*Work request*.
Nothing but the line with "[00:00:18.00]" and the lines after it should appear, each retyped exactly as in the listing.

*Records for the exercise*.
---------------
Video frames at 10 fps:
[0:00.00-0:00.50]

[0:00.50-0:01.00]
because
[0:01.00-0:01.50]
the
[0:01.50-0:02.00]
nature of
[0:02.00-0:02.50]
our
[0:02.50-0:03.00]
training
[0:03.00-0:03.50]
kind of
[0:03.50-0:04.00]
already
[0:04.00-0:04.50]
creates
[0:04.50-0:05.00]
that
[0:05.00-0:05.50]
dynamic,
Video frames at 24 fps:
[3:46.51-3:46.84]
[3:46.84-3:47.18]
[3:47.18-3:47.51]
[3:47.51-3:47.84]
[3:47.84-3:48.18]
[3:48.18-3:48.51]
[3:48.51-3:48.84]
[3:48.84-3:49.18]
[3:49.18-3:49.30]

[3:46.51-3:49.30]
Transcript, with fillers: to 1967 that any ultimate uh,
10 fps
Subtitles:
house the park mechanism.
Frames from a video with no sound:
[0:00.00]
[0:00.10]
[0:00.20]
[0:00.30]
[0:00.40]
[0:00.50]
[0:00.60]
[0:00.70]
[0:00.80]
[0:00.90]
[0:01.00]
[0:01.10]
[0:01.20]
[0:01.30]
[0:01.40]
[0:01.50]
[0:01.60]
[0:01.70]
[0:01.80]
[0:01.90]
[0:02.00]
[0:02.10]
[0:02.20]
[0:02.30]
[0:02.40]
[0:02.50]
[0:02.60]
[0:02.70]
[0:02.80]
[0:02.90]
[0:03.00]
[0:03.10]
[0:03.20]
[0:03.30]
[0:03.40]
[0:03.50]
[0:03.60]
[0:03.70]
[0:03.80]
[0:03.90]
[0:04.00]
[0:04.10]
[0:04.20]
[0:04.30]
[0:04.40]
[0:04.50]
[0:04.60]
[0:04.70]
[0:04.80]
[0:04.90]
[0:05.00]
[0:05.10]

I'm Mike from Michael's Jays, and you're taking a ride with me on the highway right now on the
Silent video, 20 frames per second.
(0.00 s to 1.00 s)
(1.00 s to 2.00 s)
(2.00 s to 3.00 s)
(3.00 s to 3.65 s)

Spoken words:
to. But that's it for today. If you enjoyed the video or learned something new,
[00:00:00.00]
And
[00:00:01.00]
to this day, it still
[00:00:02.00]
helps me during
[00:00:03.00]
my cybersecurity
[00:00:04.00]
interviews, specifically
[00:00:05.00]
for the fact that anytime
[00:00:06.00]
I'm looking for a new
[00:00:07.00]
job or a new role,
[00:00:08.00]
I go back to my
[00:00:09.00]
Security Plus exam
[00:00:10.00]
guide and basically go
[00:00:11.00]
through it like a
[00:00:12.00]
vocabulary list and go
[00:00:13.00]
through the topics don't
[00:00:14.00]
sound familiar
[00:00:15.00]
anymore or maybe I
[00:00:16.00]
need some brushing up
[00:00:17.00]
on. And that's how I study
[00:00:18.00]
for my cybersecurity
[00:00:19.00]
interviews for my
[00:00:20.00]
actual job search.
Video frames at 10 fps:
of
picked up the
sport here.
---------------
*Reply to the task*.
[00:00:18.00]
for my cybersecurity
[00:00:19.00]
interviews for my
[00:00:20.00]
actual job search.
Video frames at 10 fps:
of
picked up the
sport here.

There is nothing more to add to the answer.